The Genomic Sequencing and Newborn Screening Disorders program was cut by half, which left the program to fund fewer research projects than planned and its research consortium to go forward without the benefit of a data coordinating center. This new initiative, an effort to support pioneering studies on how sequencing might be used in the care of newborns and in neonatal care that was created jointly with the Eunice Kennedy Shriver National Institute of Child Health and Human Development, had its budget cut from $10 million to $5 million.

The Genomic Medicine Pilot Demonstration Projects program had its budget cut by 20 percent, and NHGRI's Bioinformatics Resources and Analysis Research Portfolio had $5 million sliced out of its budget. The new Genomics of Gene Regulation (GGR) request for applications was bumped out of this funding year entirely, and has been delayed until 2014, according to Green.

Because the sequestration plan was concocted and agreed to well in advance of its arrival earlier this year, Green told GWDN that the institute did have some time to try to react to the sequestration and mitigate the pain from the cuts, spreading them around fairly and evenly while maintaining priorities. He said leadership at the institute tried to prepare for the possibility of sequestration by being conservative in its planning.

Programs that were already ongoing, like ENCODE, were likely to take priority over those that were not yet launched, like GGR, in part because the infrastructure is already in place for ongoing projects and because it is easier to plan for how they operate and generate outputs, like data.

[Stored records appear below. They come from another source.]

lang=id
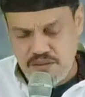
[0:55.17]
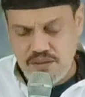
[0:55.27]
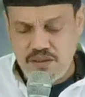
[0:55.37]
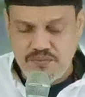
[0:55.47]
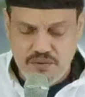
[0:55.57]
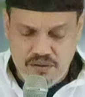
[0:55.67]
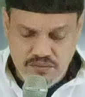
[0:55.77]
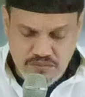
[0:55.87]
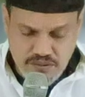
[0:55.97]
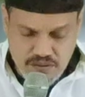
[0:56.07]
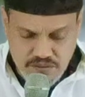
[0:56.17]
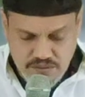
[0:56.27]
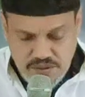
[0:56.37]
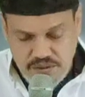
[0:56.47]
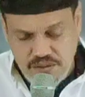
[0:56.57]
يفقه
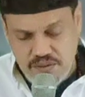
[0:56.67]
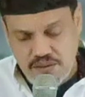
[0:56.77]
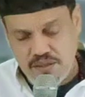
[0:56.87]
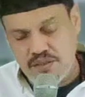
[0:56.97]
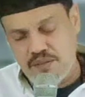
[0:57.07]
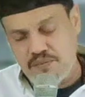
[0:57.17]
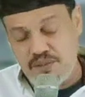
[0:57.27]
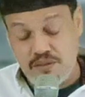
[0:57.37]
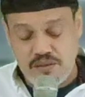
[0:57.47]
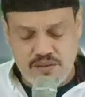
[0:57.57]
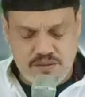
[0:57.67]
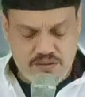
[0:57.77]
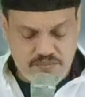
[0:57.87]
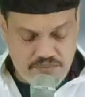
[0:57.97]
قولي آمين يا ربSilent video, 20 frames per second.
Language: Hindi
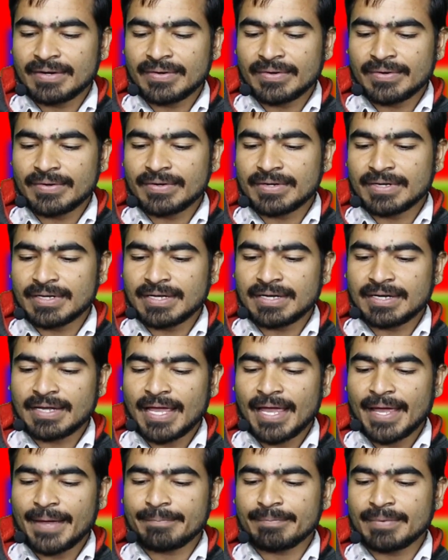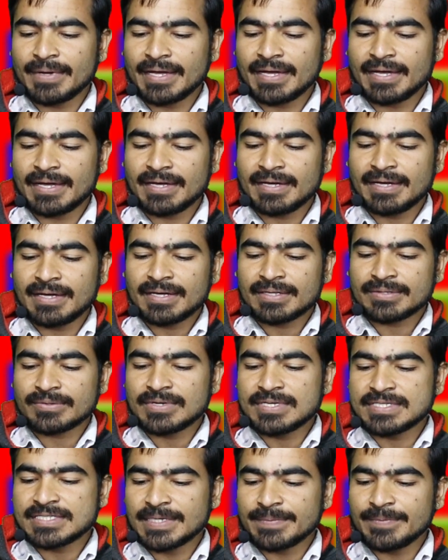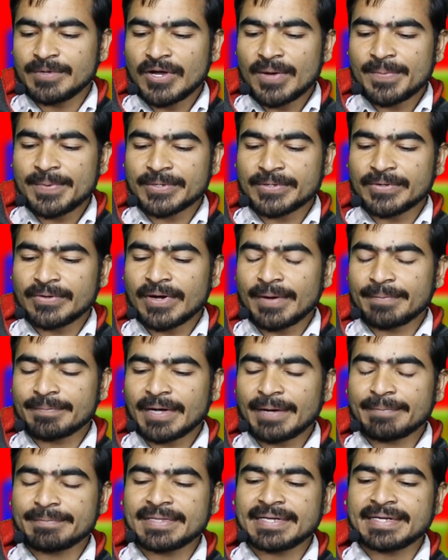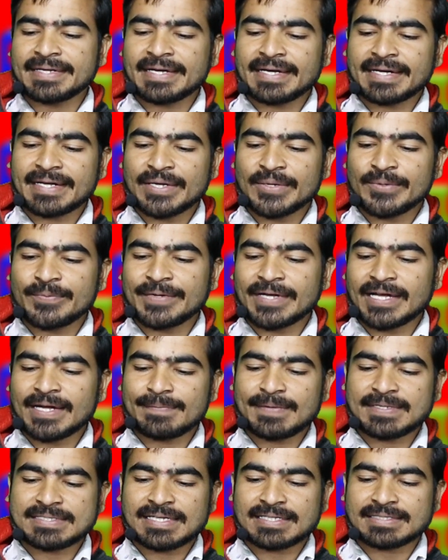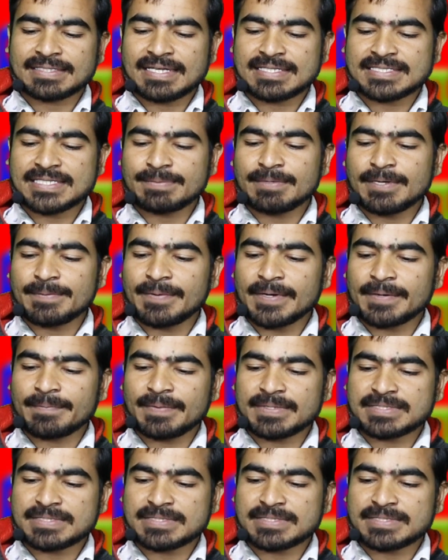और ये ऐप है तो इन सभी ऑफर को हम कंप्लीट करके रुपए कमा सकते हैं सभी पर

"With ENCODE you know for every million dollars you invest you get so much back," said Green. "With a program like newborn sequencing ... we don't totally know what it's going to look like or play out like. We won't know what we are missing because we won't be able to launch it to the scale that we wanted to launch it originally."

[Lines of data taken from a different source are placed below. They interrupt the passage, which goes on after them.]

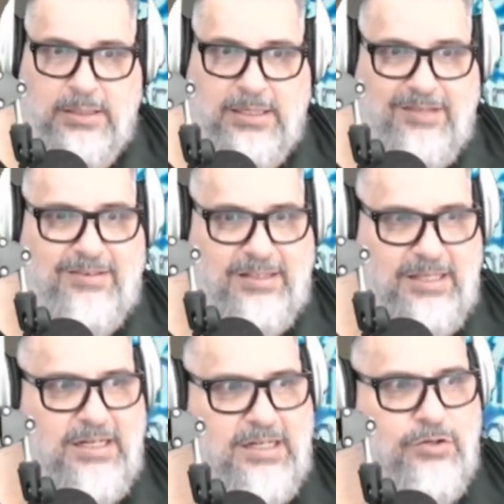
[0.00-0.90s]
E
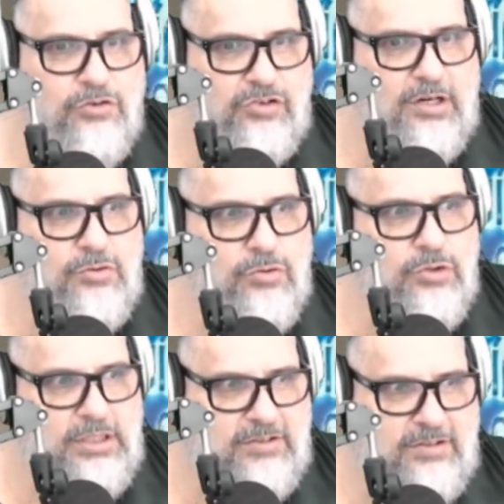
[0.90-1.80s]
aceitaria negociar com o
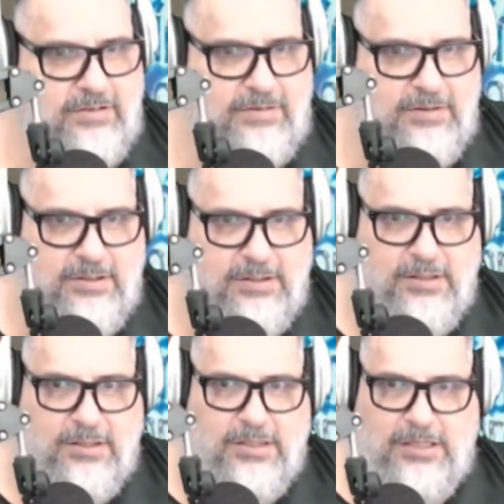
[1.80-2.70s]
Corinthians.
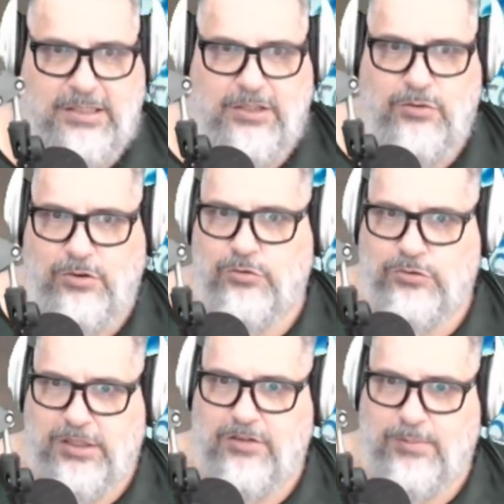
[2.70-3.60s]
Entendo eu, com
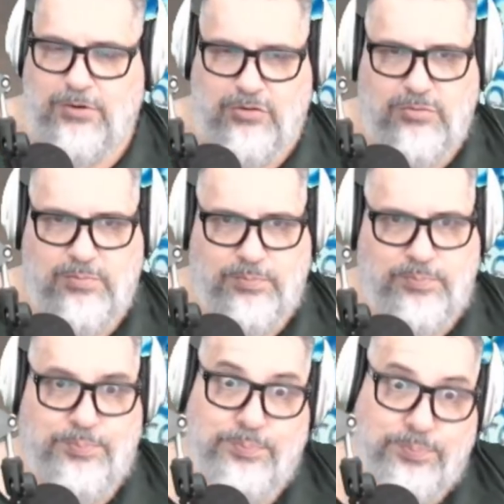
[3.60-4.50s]
3 milhões
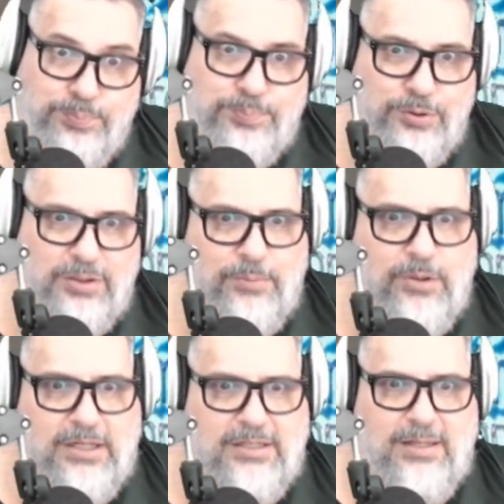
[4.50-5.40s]
por
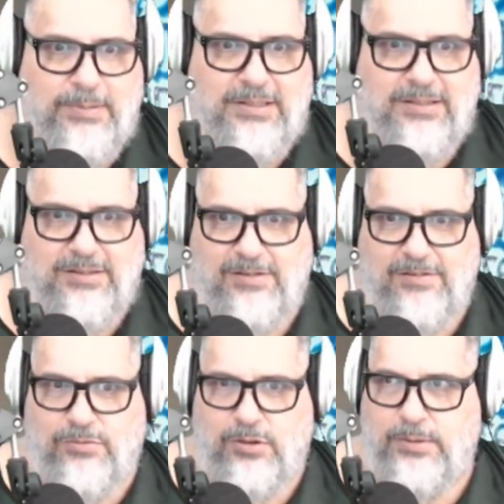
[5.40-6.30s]
temporada dá para tentar
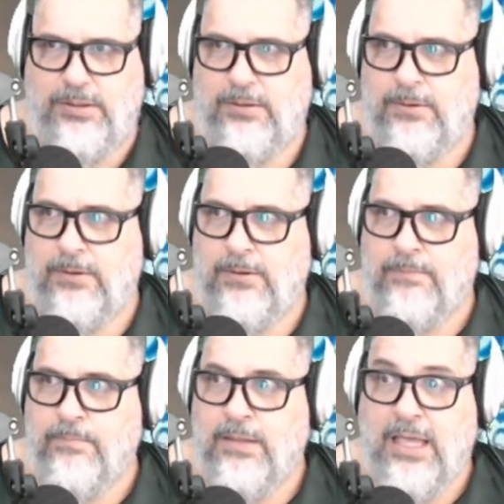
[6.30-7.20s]
trazer um homem.
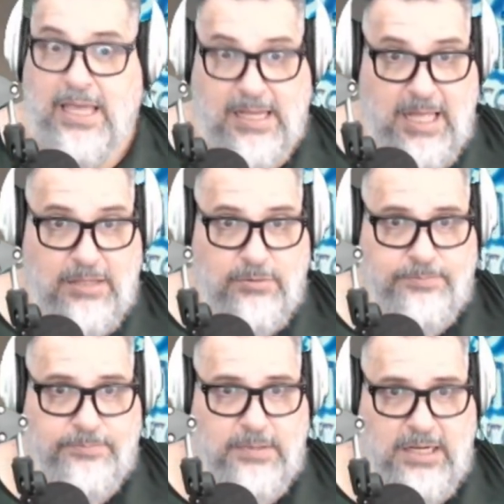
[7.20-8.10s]
É caro?
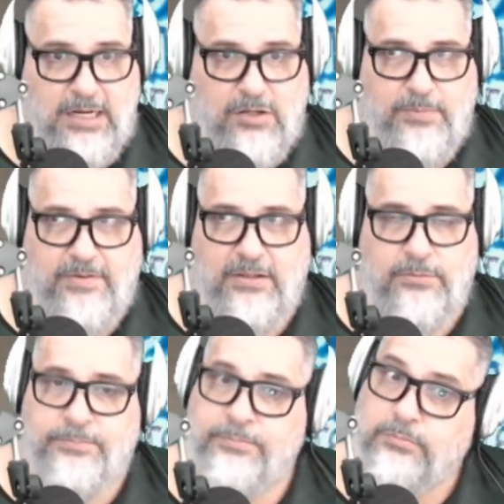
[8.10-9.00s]
Ele, a
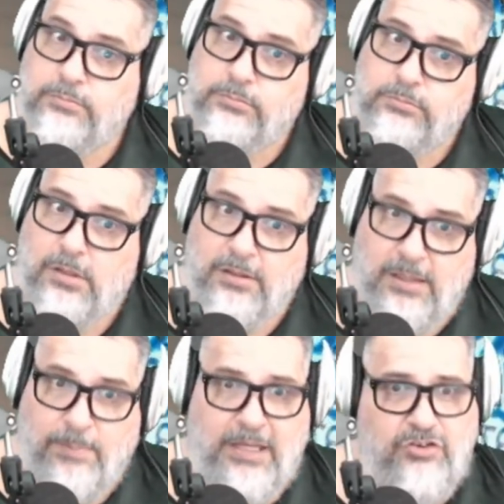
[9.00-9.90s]
comissão?
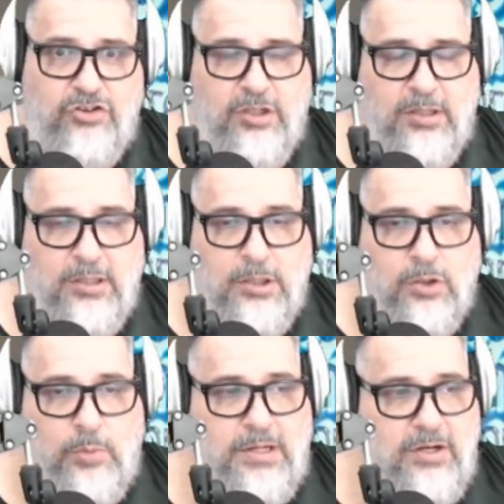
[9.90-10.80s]
Depende.
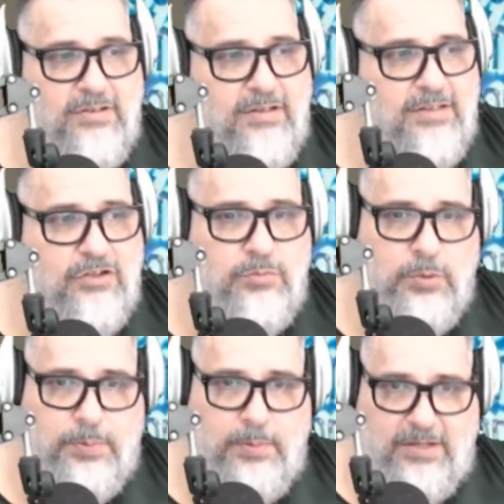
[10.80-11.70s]
1 milhão e 600
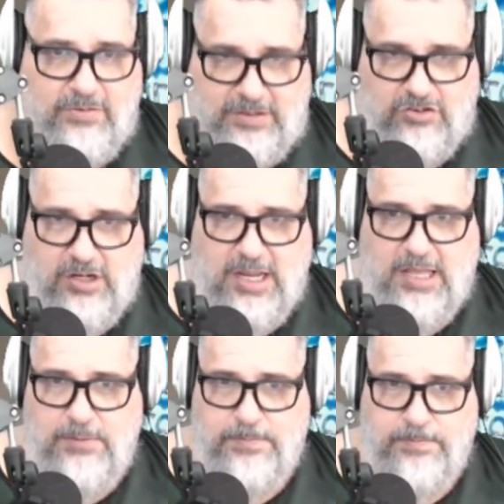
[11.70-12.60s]
mil por mês, você acha caro?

Green said some of the projects being cut or delayed were created under NHGRI's strategic plan, a program it laid out in 2011 that involves restructuring of the institute's divisions and some shifting in its research portfolio to include more efforts in applying genomics to medicine and healthcare.

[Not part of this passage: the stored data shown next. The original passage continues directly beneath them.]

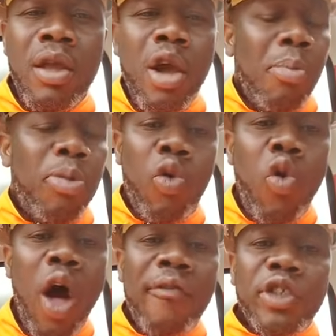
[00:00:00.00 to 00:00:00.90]

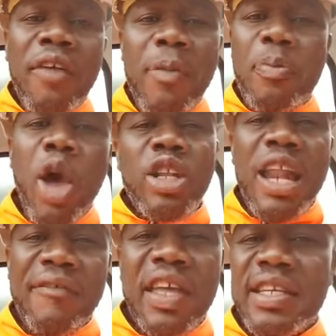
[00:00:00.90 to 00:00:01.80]
pourquoi vous avez peur de la
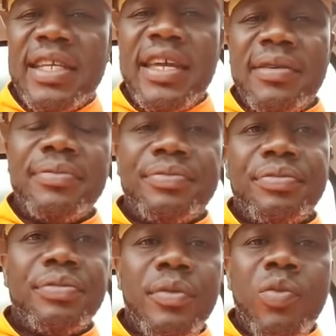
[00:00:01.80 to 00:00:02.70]
vérité
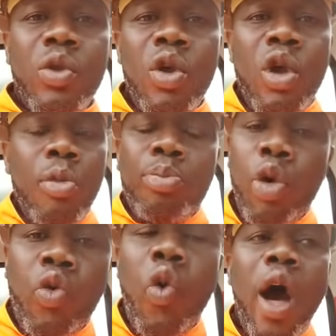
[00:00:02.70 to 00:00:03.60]

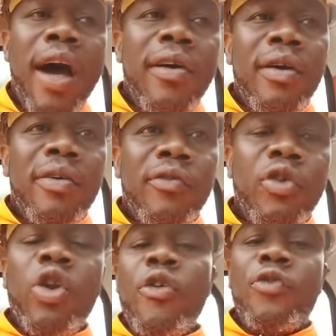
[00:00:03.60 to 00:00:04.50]
Pourquoi vous
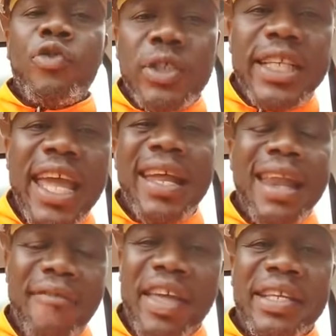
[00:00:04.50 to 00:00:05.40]
refusez la
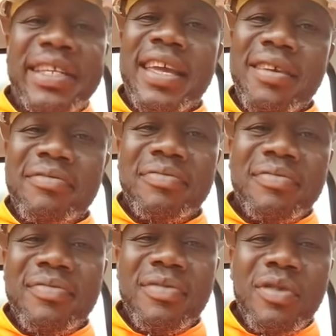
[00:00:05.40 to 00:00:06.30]
vérité
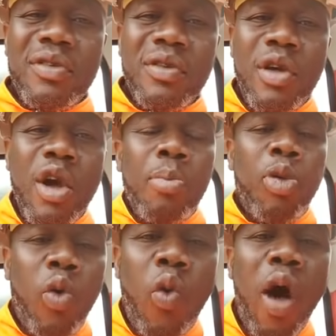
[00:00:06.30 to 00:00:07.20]

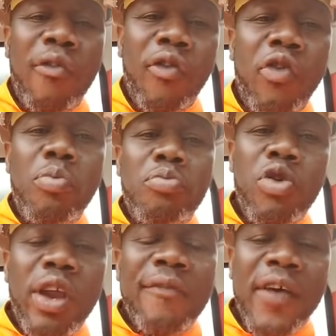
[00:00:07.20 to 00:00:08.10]
Pourquoi vous vous
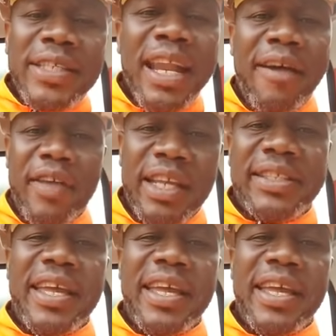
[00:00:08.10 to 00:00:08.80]
murez face à la vérité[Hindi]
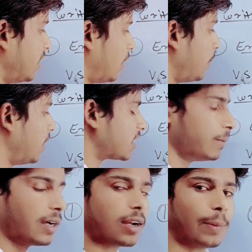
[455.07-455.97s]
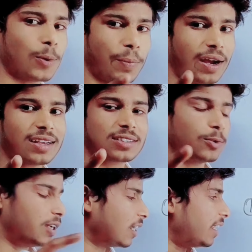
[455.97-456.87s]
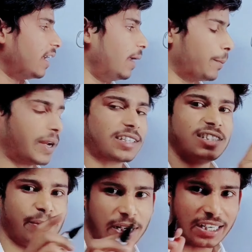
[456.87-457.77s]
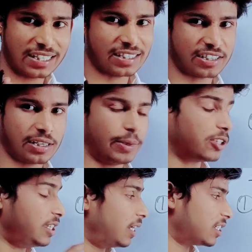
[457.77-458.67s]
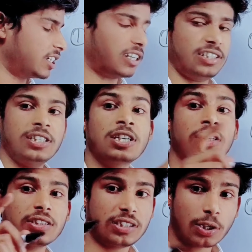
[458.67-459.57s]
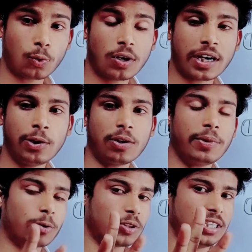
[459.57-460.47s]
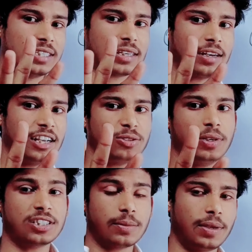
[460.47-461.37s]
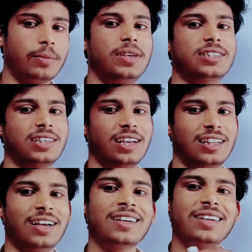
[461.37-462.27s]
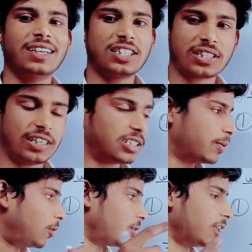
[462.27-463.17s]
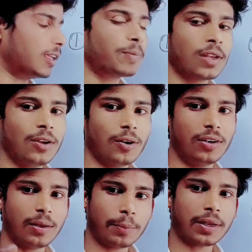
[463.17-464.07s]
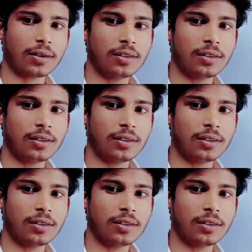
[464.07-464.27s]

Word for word: है बीएससी में अगर आपको पास होने के लिए इंप्रेशन जमाना है टीचर के सामने तो ये स्ट्रेटेजी जरूर लगानी होगी मेरे को तीन साल का एक्सपीरियंस है मैंने बीएससी किया था स्ट्रेटेजी फॉलो कर दी और नंबर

"Some of these RFAs that we delayed really represent key elements that we started to anticipate two years ago," said Green. "We knew we wanted to do more in sequencing, we knew we wanted to do some pilot projects in genomic medicine. We knew we wanted to continue to accelerate efforts in understanding how the genome works ... ENCODE, GGR, and so forth. It just had to be slowed down," he said.

Anastasia Wise, program director for the Genomic Sequencing and Newborn Screening Disorders program, told GWDN that the program was supposed to be much larger than the $5 million in awards unveiled last week, which funded a consortium of four research projects.

Wise said NHGRI and NICHD were each initially planning to provide double the amount of funding they were actually awarded, which is now expected to be a total of $25 million over five years, although that total could be subject to the availability of funding.

"There were definitely more scientifically meritorious applications than we were able to fund," she said. "Even the four awards that we made ended up being cut an additional five percent because of the sequestration."

She said the program "wanted to be able to make more awards, and we wanted to be able to fund a coordinating center to be able to bring the network together and help provide some harmonization of data and coordination of logistics between the different members of the consortium," but it was unable to fund that part of the effort.

Although the fractured fiscal culture in Washington engenders caution at NHGRI as the agency looks forward, Green sees many scientific opportunities right now, as genomics begins to hit the clinic.

"Some people are saying we are not even going fast enough," he said. "Lots of people have been discussing what the world is going to look like when somebody gets their genome sequenced in the newborn period, and [they] think about what the implications of that are for the patient for the rest of their lives. We want to start studying this," he said.

"And we are starting to … but we're not starting as aggressively as we wanted to," Green said. "I mean, we took a big hit this year."